ARTICLE: Song of the Day: 'The Kids From Yesterday,' My Chemical Romance

I remember exactly when I gave up on the alternative music press. In the weeks following the release of "The Black Parade," certain high-profile, influential music review websites did not see fit to write about it. Oh, they had pixels to devote to Animal Collective and Grizzly Bear, and lots to say about Joanna Newsom's own dense, difficult meditation on love, family, and death. My Chemical Romance? Well, that was an emo band from New Jersey. They couldn't possibly have anything to contribute.
"The Black Parade" is not a flawless album. My guess is that Gerard Way considers flawlessness to be vaguely fascist. All-out is the only way he knows how to play the game, and that means he'll always give himself room to make mistakes. He's going to take young lust, and rebellion, and fear of oblivion, and push it all as hard as he can; and considering the volatile quality of the material he's handling, he's bound to get a little hysterical in the process. If that is emo, then so is J.D. Salinger. Heck, so is William Shakespeare.
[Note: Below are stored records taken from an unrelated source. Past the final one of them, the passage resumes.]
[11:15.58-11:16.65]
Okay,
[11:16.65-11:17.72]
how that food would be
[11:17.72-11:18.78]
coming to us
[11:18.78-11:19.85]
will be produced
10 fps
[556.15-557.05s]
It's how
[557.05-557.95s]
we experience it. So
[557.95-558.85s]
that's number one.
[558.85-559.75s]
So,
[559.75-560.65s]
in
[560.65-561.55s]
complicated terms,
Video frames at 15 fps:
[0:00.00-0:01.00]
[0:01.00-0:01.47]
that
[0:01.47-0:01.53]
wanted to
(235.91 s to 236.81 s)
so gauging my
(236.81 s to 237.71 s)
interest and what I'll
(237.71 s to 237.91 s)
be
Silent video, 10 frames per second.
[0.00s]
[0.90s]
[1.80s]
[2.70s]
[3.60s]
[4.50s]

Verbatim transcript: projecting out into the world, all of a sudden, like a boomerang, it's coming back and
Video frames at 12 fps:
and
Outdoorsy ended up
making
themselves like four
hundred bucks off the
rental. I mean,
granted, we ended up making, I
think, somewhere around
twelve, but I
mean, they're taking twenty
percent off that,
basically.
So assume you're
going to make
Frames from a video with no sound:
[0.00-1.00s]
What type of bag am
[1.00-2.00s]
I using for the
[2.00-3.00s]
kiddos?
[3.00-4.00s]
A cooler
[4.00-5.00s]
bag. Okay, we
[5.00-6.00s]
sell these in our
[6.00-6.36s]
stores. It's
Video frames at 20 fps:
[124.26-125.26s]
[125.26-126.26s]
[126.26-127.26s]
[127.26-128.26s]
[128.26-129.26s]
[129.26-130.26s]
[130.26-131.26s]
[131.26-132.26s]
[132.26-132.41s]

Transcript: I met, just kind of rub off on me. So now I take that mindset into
Both "The Black Parade" and its follow-up, "Danger Days: The True Lives of the Fabulous Killjoys," are attempts to apply the raw power of classic rock and pop to gigantic, unanswerable existential questions. Their reach exceeds their grasp, and that makes them no different from every other gang of philosophers in world history. Unsubtle they are, and bombastic, and pretentious. But to refuse to engage with their accomplished -- and awfully entertaining -- albums is to suggest that pop music is a puny thing that has no business grappling with angels and demons. It's to enforce modesty in a place where modesty has always been an afterthought.

With its New Order bass groove and meditative breakdown section, "The Kids From Yesterday" is an atypical My Chemical Romance number. The band has not played it much on this tour. Yet there is no song closer to the thematic center of "Danger Days." The narrator is all grown up, but he's refusing to set aside what he learned as a kid: that authority is deadening, that adulthood is no great shakes, that the TV is a propaganda tool, and that every ride could be the last. Even with the knowledge of his own mortality, Way is determined to live as hard as a teenager, and to allow his full-color feelings to shine as big and bright as they can. "You only hear the music when your heart begins to break," sings the MCR frontman. Sounds awfully emo to me. Hey, tastemaker, you got a problem with that?